Vascular causes can affect the arteries or veins of the man. The penis has three erectile tissues (two corpora cavernosa and one corpora spongiosum) that fill with blood during an erection. They are supplied with blood by the deep penile arteries and thereby lead to an erection. The venous valves are responsible for keeping blood in the erectile tissues. Causes of arterial impotence include lipid metabolism disorders, diabetes mellitus, hypertension, and nicotine abuse, as these factors lead to vascular changes associated with circulatory disorders. This usually results in a gradual decline in erectile function over the years.

Venous or erectile tissue dysfunctions can lead to a progressive decline in erectile function, often resulting in premature or complete loss of erection. Venous erectile dysfunction constitutes approximately 70% of vascular erectile dysfunction cases. In this condition, muscle tissue in the erectile tissues is replaced by connective tissue. This leads to gradual deterioration. Due to this, the muscles can no longer relax sufficiently to allow the erectile tissues to fill with blood, resulting in a diminished erection.

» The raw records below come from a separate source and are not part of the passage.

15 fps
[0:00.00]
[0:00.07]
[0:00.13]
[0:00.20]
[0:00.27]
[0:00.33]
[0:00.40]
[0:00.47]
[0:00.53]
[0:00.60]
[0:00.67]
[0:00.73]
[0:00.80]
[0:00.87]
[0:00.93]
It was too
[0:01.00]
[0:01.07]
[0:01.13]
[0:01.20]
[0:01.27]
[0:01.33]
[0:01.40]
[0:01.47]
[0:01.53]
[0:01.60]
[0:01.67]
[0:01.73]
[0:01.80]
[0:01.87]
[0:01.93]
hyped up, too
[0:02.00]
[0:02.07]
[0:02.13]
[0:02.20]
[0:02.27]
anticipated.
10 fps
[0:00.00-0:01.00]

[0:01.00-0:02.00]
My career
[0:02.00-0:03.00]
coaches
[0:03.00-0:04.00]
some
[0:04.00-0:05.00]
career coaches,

In another type of dysfunction, known as venogenic erectile dysfunction or venous leak, the muscle cells within the erectile tissues are also functionally impaired. This condition affects both the necessary muscle relaxation for an erection and the mechanism that maintains closure of the erectile tissues. In turn, this results in difficulties achieving a full erection. True venous leaks may also occur, where blood needed for an erection escapes prematurely. This disorder typically happens when the veins are not in the proper position in the penis and typically affects younger men.

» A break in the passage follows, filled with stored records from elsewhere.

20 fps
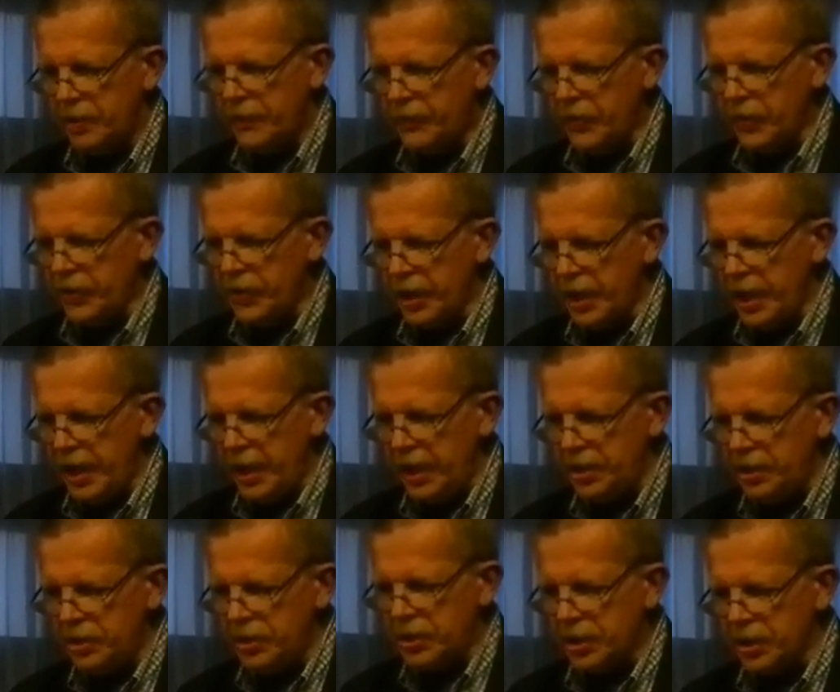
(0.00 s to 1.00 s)
for the
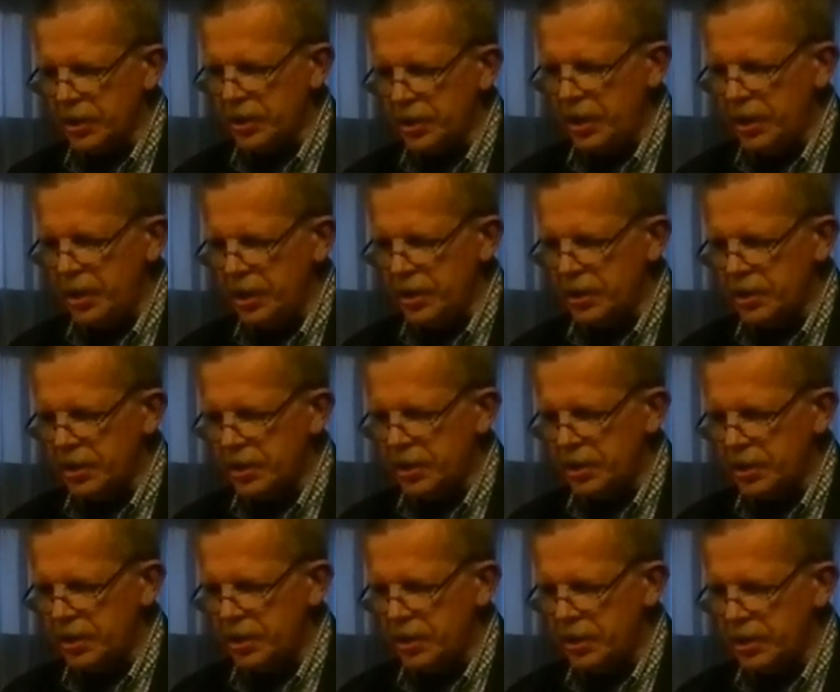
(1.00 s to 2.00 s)
engine
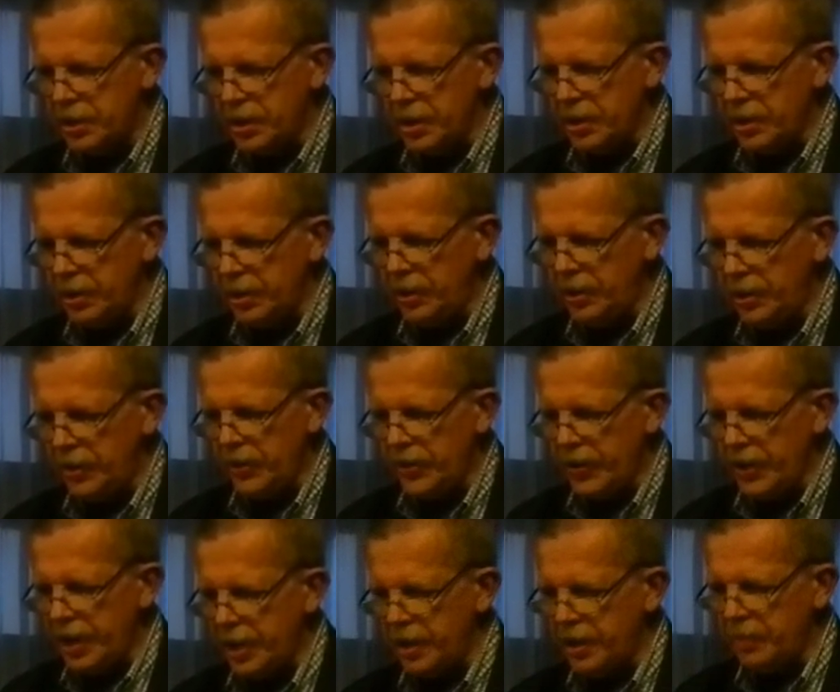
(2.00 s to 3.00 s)
is still
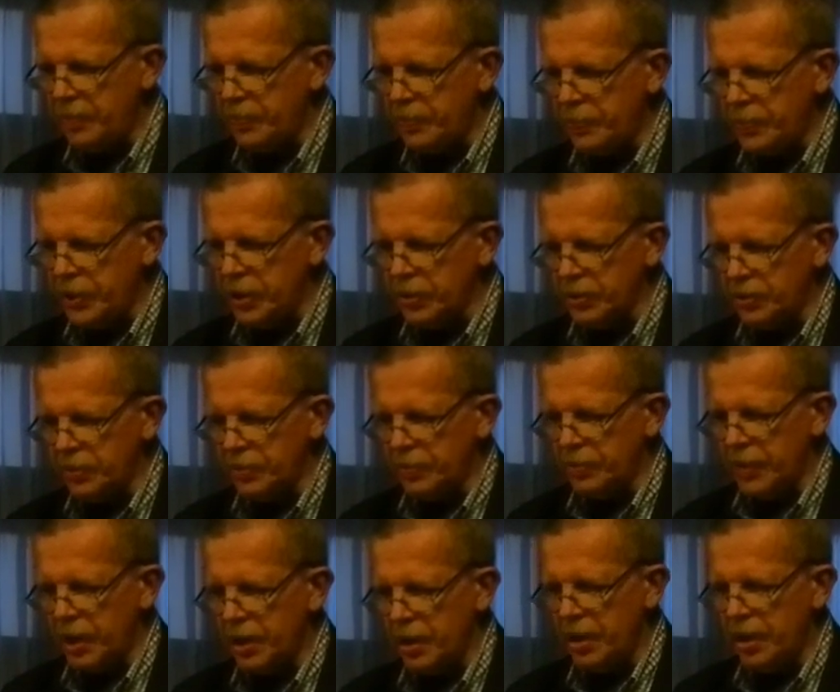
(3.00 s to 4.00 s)
they
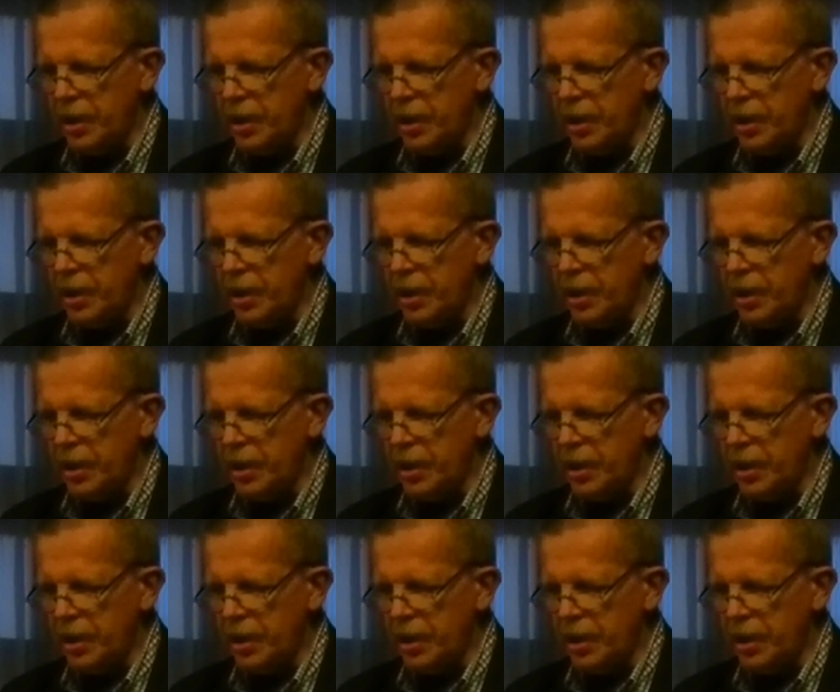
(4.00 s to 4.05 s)
bloom.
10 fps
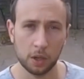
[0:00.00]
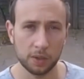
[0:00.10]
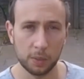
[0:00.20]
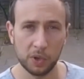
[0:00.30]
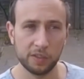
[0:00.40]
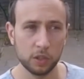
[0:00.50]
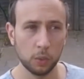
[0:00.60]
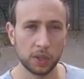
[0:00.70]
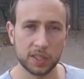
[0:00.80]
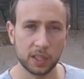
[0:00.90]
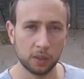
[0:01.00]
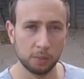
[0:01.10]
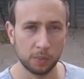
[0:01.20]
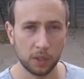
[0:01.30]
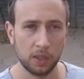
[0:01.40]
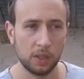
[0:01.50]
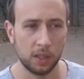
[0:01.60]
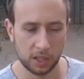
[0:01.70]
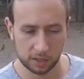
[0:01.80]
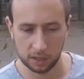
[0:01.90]
And then whenever you want to sync them,
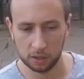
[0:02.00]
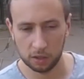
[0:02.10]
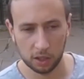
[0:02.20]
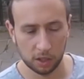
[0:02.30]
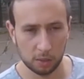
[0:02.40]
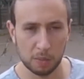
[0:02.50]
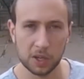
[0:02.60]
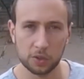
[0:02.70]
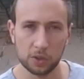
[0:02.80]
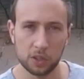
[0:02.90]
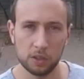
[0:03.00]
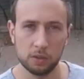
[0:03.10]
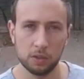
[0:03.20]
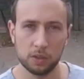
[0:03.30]
either make sure that you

Neurogenic causes concern the nerves that are, among other functions, responsible for initiating and maintaining an erection. Some of these causes include herniated discs, multiple sclerosis, postoperative nerve lesions after surgeries in the pelvic area, accidents leading to nerve lesions, and nerve disorders due to alcohol or diabetes mellitus. Polyneuropathies induced by diabetes mellitus commonly lead to erectile dysfunction. Erectile dysfunction caused by endocrine disorders should always be checked, particularly in older men. In this case, the erection can be impaired by hypogonadism (hypofunction of the testicles), hypo- or hyperthyroidism (thyroid gland) or a prolactinoma (tumor of the anterior pituitary gland). Naturally reduced testosterone levels after the age of 50 can also be a cause of erectile dysfunction. Besides erectile dysfunction, a decline in testosterone can also cause loss of libido, depressive mood, lack of drive, feeling fatigued quickly, decreased performance and hot flushes. After excluding prostate cancer, testosterone deficiency can be treated with a substitution of testosterone which has to be monitored regularly.

Symptoms

As mentioned above, the duration and strength of the erection is not sufficient for sexual intercourse. There is also no ejaculation during sexual intercourse. However, both can be achieved during masturbation. Often, there is no arousal due to private or professional concerns. In addition, the lack of an erection may impact sexual desire.

Doctor and diagnosis

It is important that the patient is questioned about their sexual and medication history. Furthermore, it is also necessary to determine whether alcohol, drug or nicotine abuse is present. The relevant hormones are also measured, metabolic disorders are ruled out (diabetes, vascular disorders) and the patient's neurological status, or nerve function, is examined. The swelling of the penis at night is also measured (nocturnal penile tumescence), laboratory parameters (testosterone, blood sugar, FSH, LH, prolactin) are examined and a Doppler ultrasound is performed to examine the penis and blood vessels.

Treatment

Treatment is based on a combination of physical training, psychotherapeutic measures, testosterone substitution and treatment of neuropathy, or nerve dysfunction. Erectile dysfunction can also be treated with medication like sildenafil, tadalafil or vardenafil.  Another type of therapy is erectile tissue auto injection therapy, in which substances that promote the formation of an erection are injected. Additionally, vacuum pumps can be used to facilitate an erection, or surgery can be performed to implant prosthetic devices into the penis.